──────── Provided data ────────
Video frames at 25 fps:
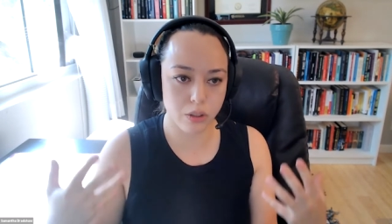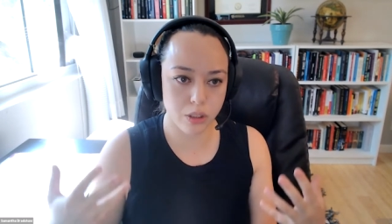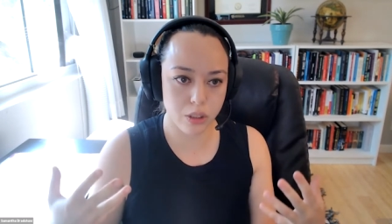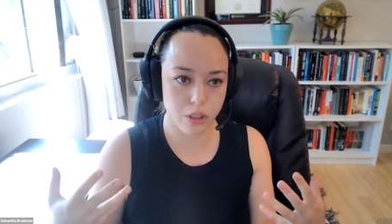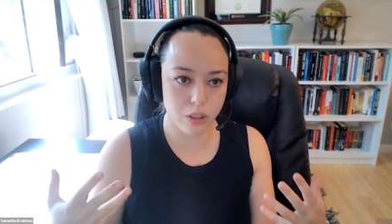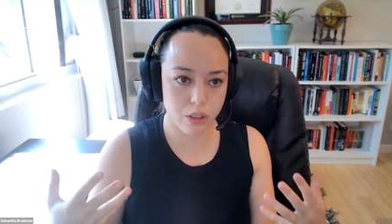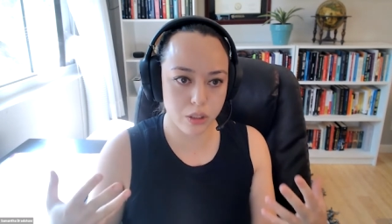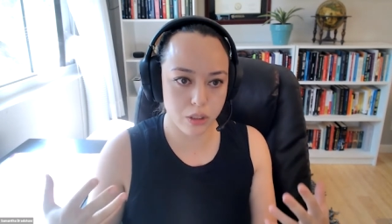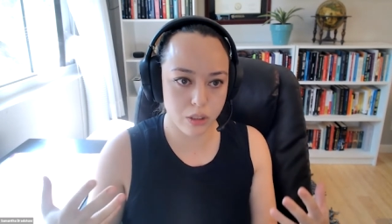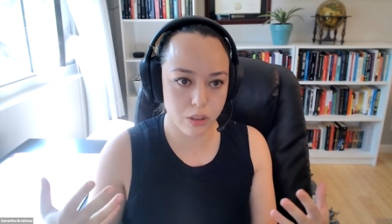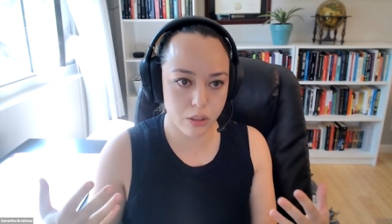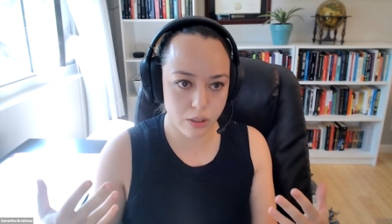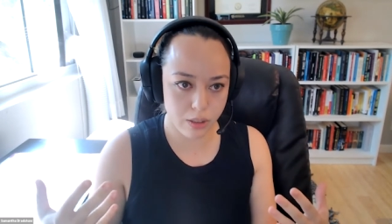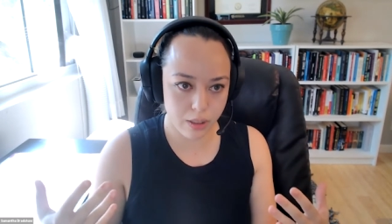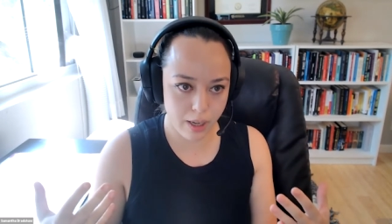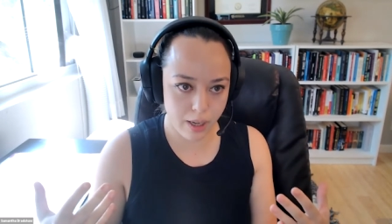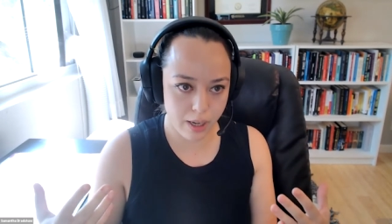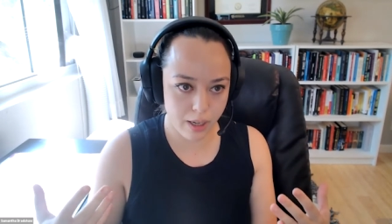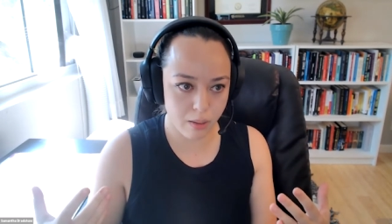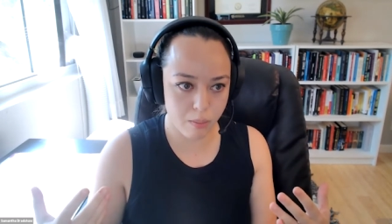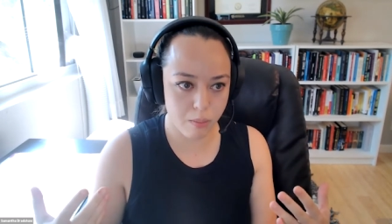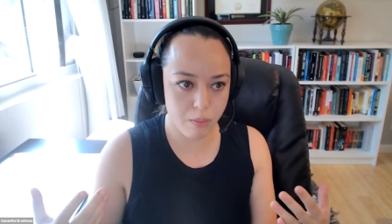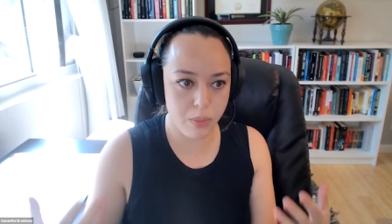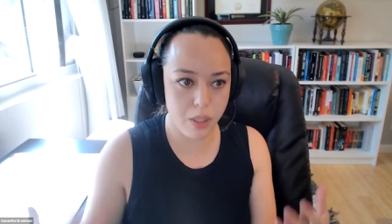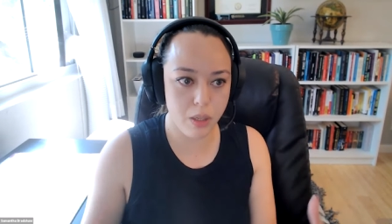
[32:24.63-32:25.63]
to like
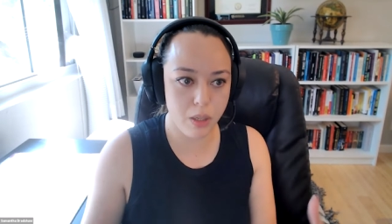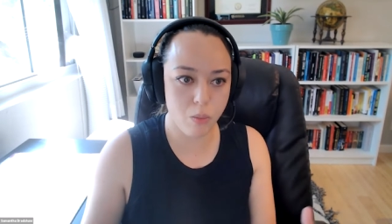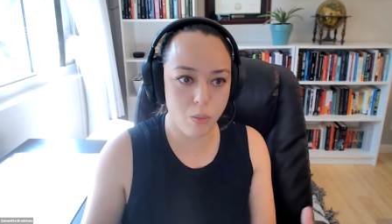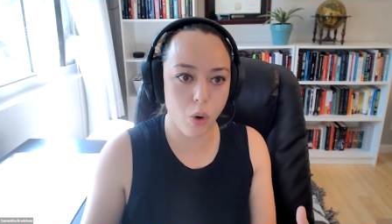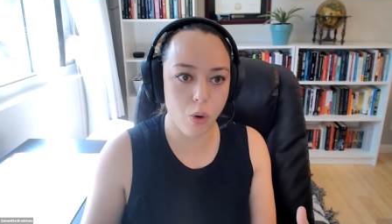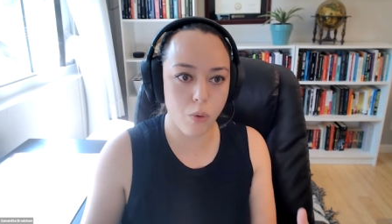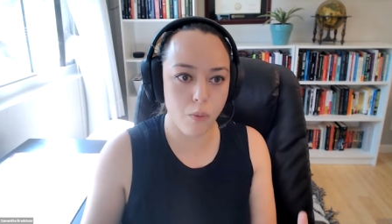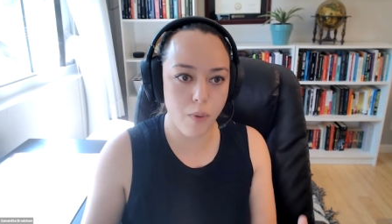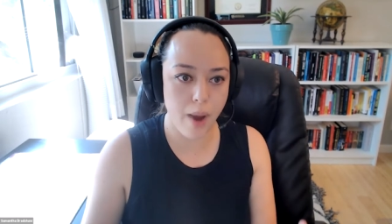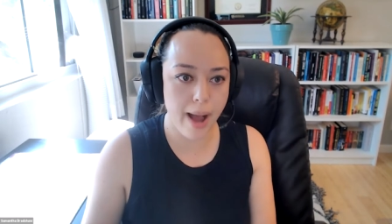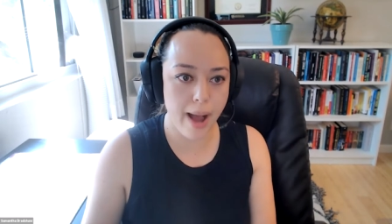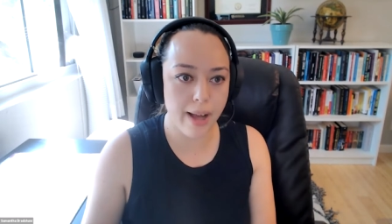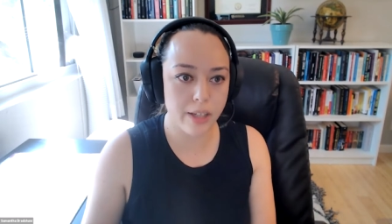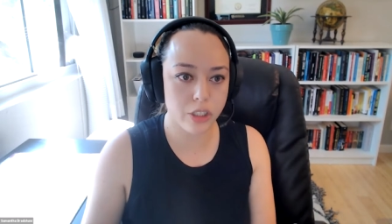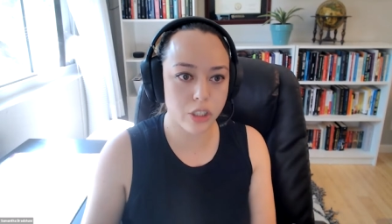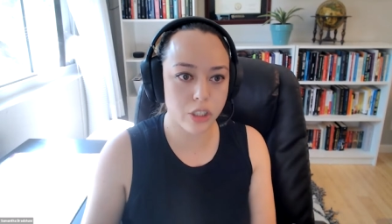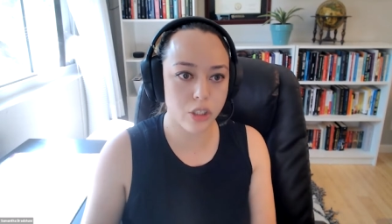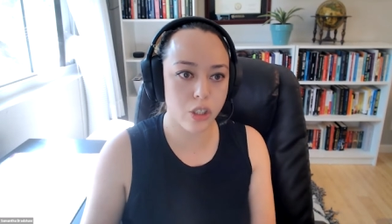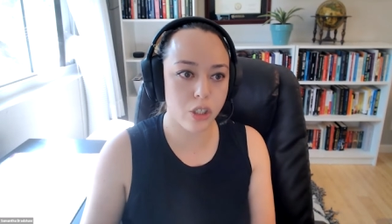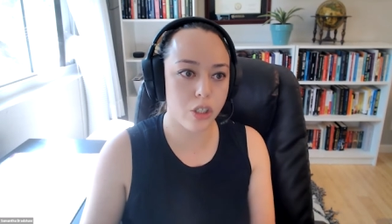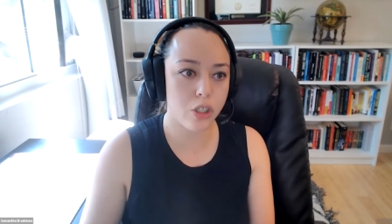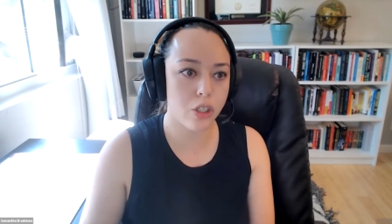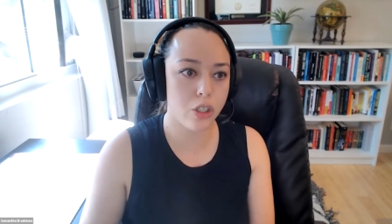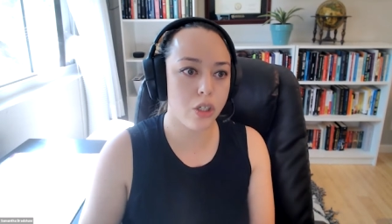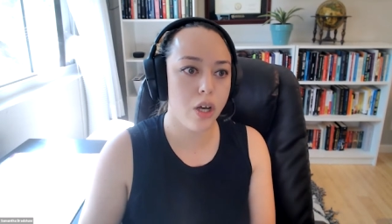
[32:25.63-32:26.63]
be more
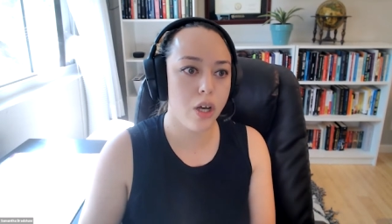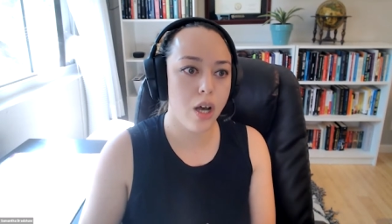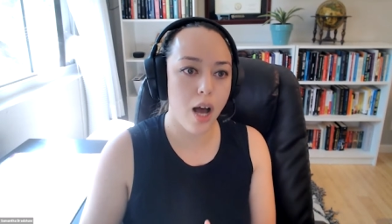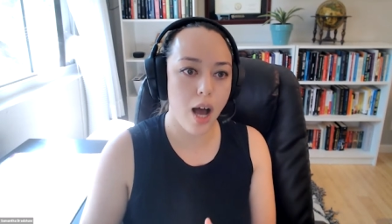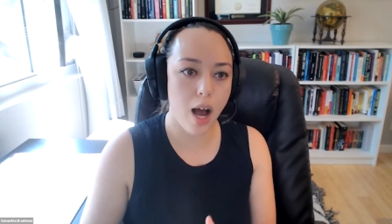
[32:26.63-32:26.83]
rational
────────
* _Exercise objective_: Reproduce the lines above exactly, please, but not the pictures in them.

* _Exercise response_:
Video frames at 25 fps:
[32:24.63-32:25.63]
to like
[32:25.63-32:26.63]
be more
[32:26.63-32:26.83]
rational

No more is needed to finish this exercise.